Title: Computer Vision supported Car Recommerce Site

Company: S20.AI

computer vision image

Car recommerce presents a variety of challenges, such as lower resolution images in inconsistent lighting, unstable videos, missed car features, and inaccurate pricing - issues that both sellers and buyers must deal with. Recognizing the transformative potential of Artificial Intelligence (AI), I embarked on a multifaceted approach aimed at mitigating these challenges by leveraging AI to improve overall user experience and ensure accurate vehicle representation.

I began an extensive image processing workflow that included background removal, image enhancement, and shadow addition. I meticulously compared the performance of advanced segmentation models such as MRCNN, Deep Lab, Unet, and the innovative Dichotomous after preprocessing the images. This method transformed the captured car videos into a studio-like setting, reducing issues caused by poor lighting and unstable captures.

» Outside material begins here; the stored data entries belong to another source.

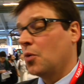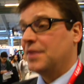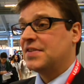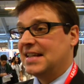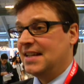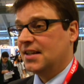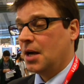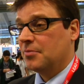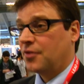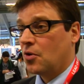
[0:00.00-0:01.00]
we've seen
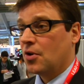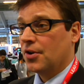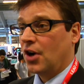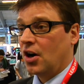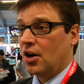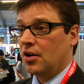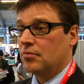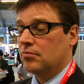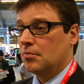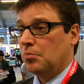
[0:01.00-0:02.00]
come forward are
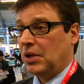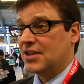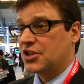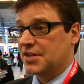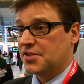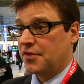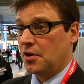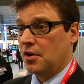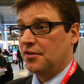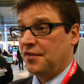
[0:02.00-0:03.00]
pledges
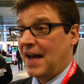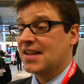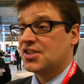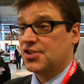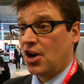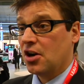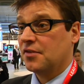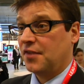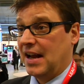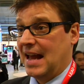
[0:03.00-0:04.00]
for fast start
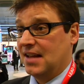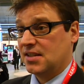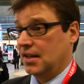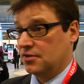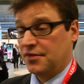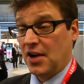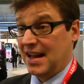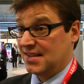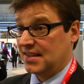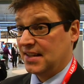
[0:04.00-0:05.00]

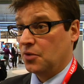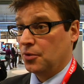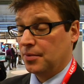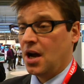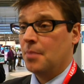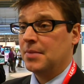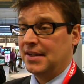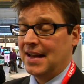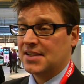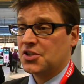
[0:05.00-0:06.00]
financing that will come in the
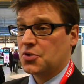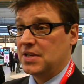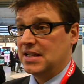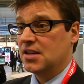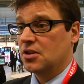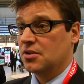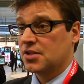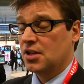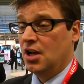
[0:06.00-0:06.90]
next 3 years.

Recognizing the importance of smaller natural occurances like shadow being an small but significant improvement in user experience, I explored two primary techniques: shadow segmentation and shadow generation. These methods aimed to create visually appealing and realistic shadows, addressing challenges associated with varying light settings during video capture.

For a seamless 360-degree viewing experience, I implemented a point tracking mechanism using a novel frame-to-part match approach. This innovation ensured that the user could smoothly navigate around the car, focusing on the part or feature closest to their current viewing frame.

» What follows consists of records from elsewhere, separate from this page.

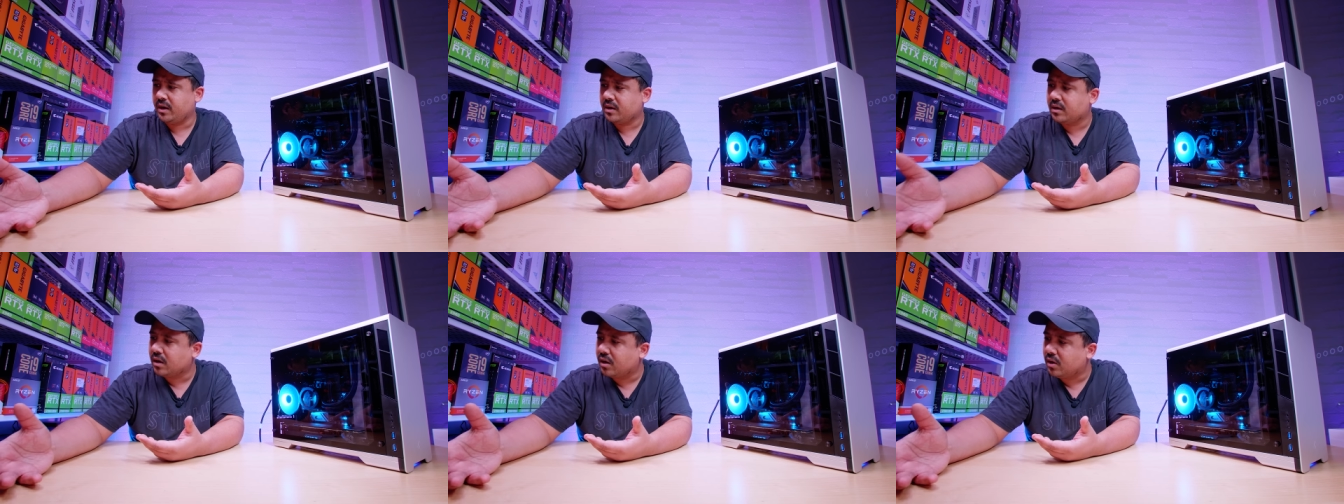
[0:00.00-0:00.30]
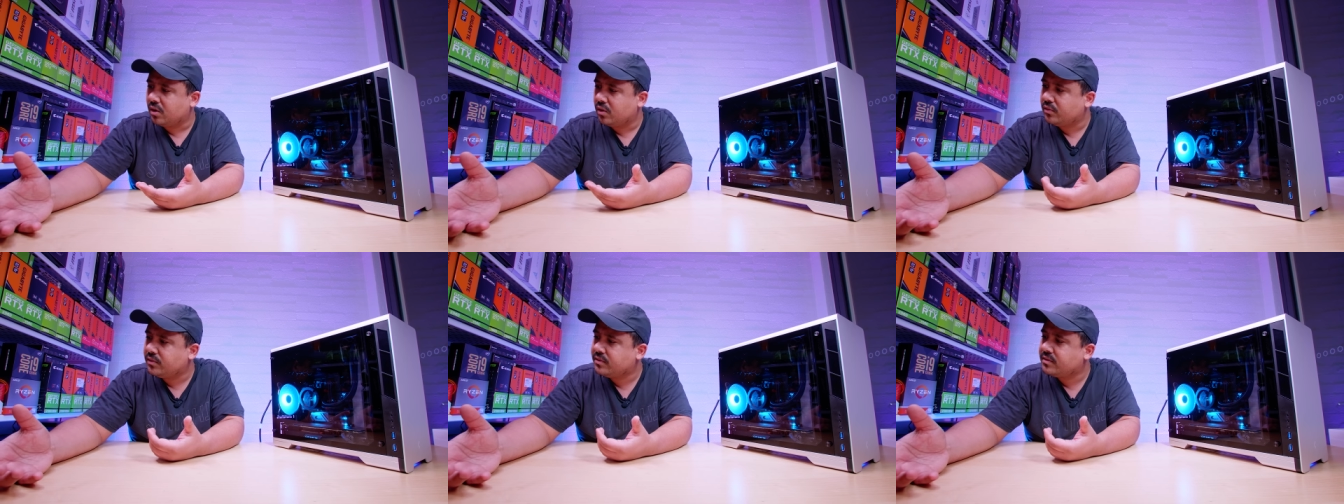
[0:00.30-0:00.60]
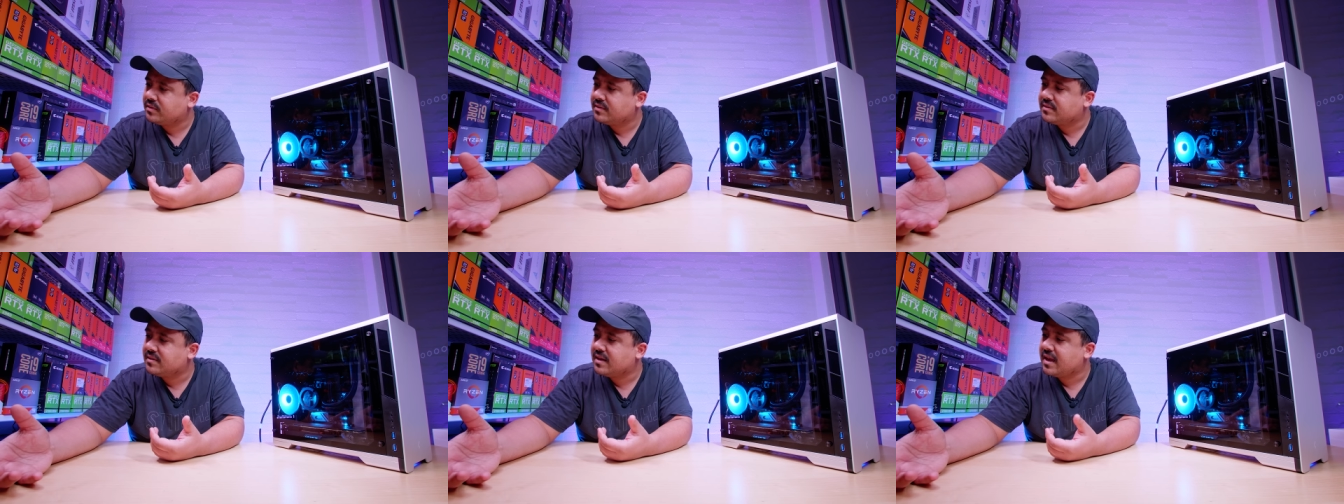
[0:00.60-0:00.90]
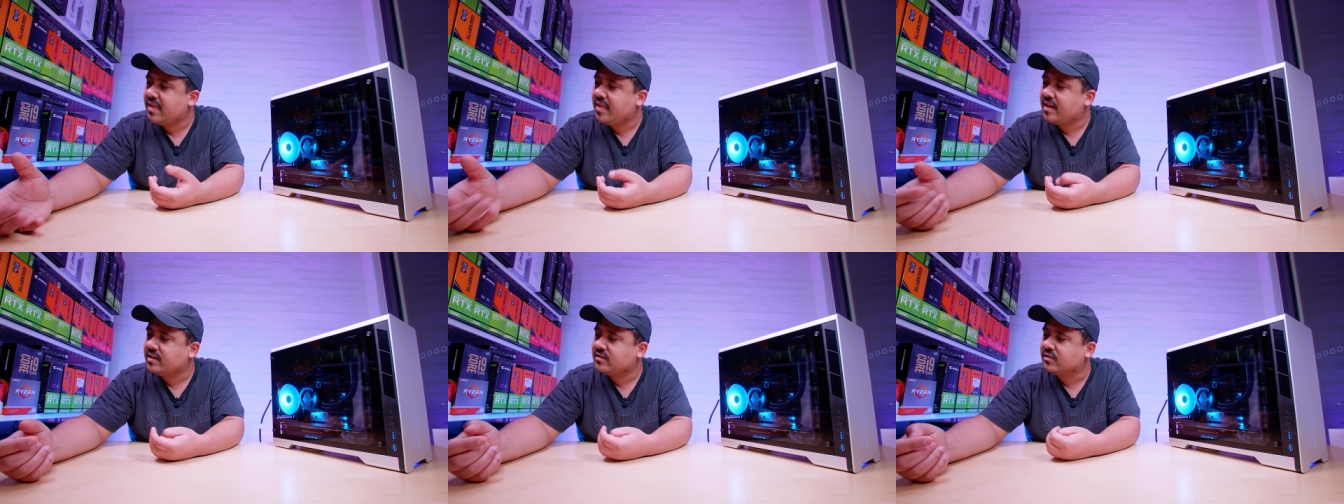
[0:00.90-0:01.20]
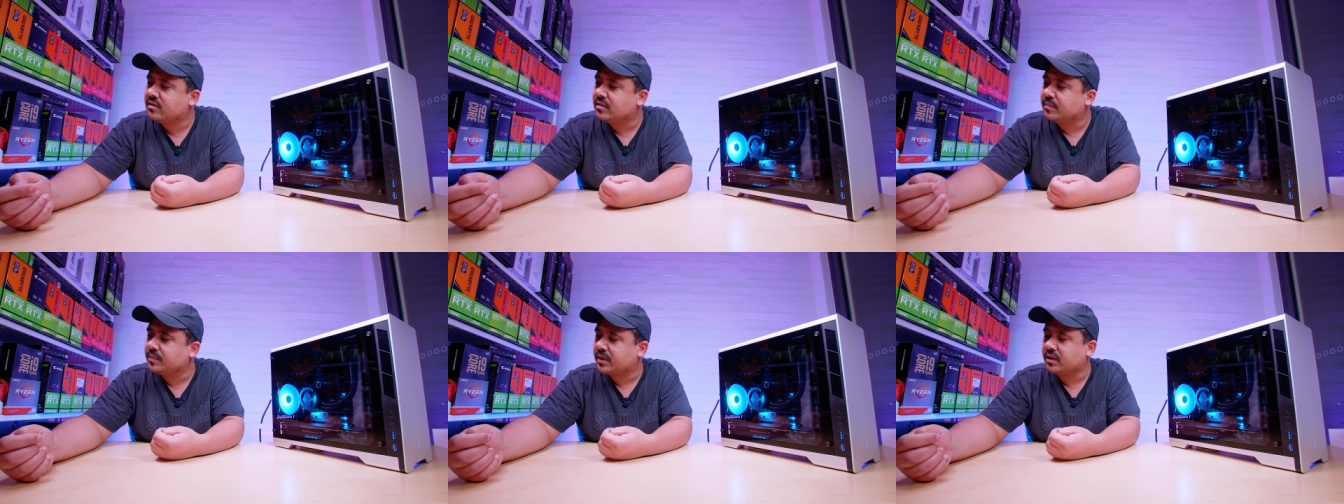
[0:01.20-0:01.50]
Gold, yeah, that's
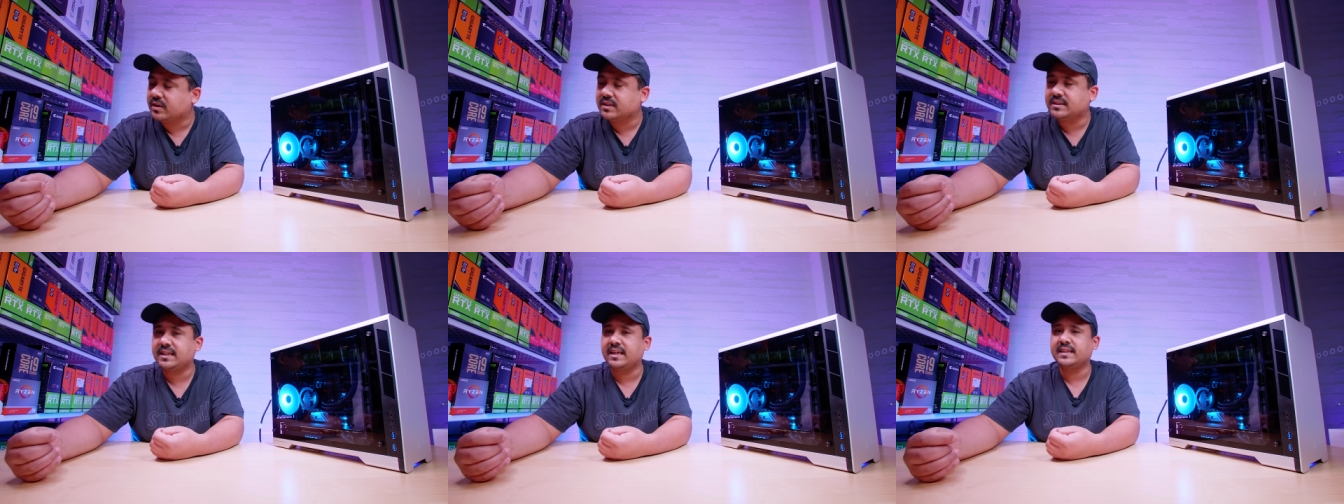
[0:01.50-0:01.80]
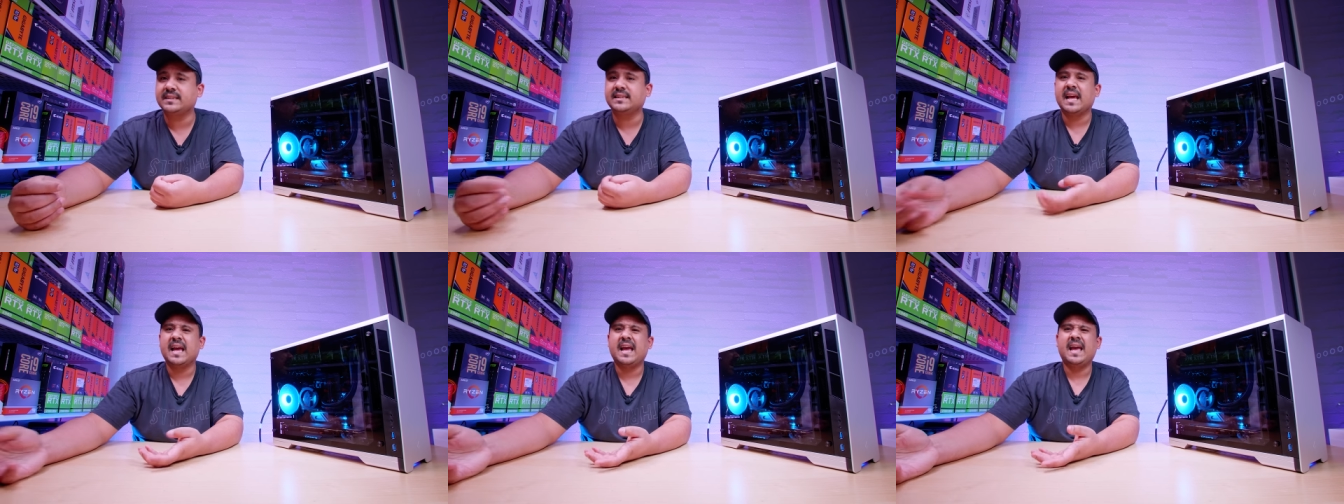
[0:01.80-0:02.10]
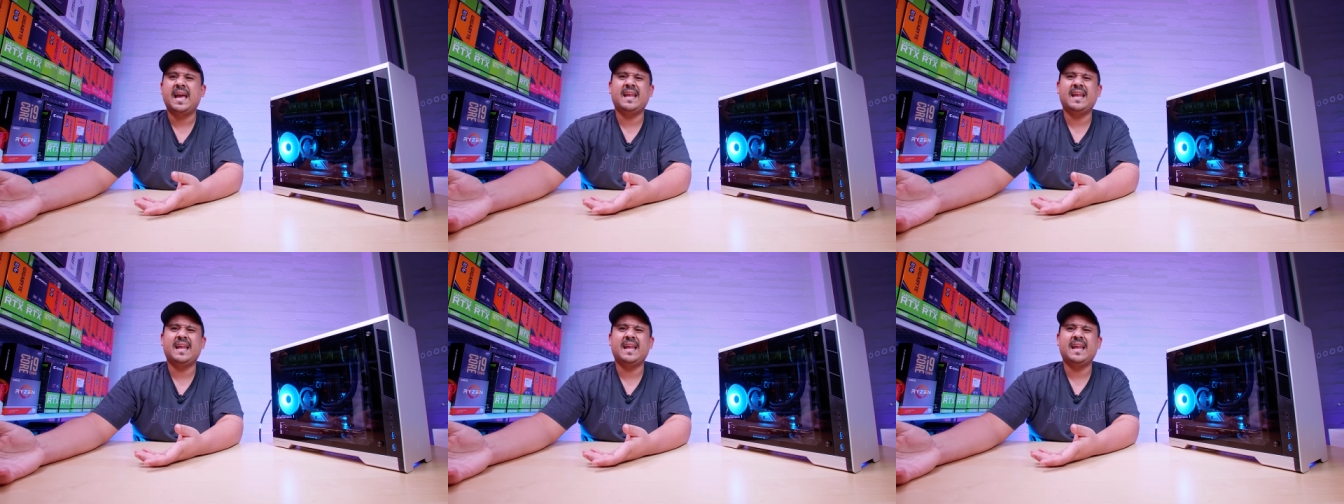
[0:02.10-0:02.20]
what the box says.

To augment the information available to potential buyers, I integrated automatic feature detection mechanisms. This included depth estimation for approximate boot space volume and leg space calculations, providing users with valuable insights into the car's interior dimensions.

Furthermore, I trained part detection and damage detection models, contributing to a more comprehensive and accurate representation of the car's condition. These features not only addressed the challenge of missed car features but also enhanced the assessment of potential damages.

Through rigorous A/B testing, the pursuit of excellence extended to continuous experimentation and improvement of each deep learning model. This iterative process aimed to improve the models' performance and cater to the changing needs of Car Recommerce users and stakeholders.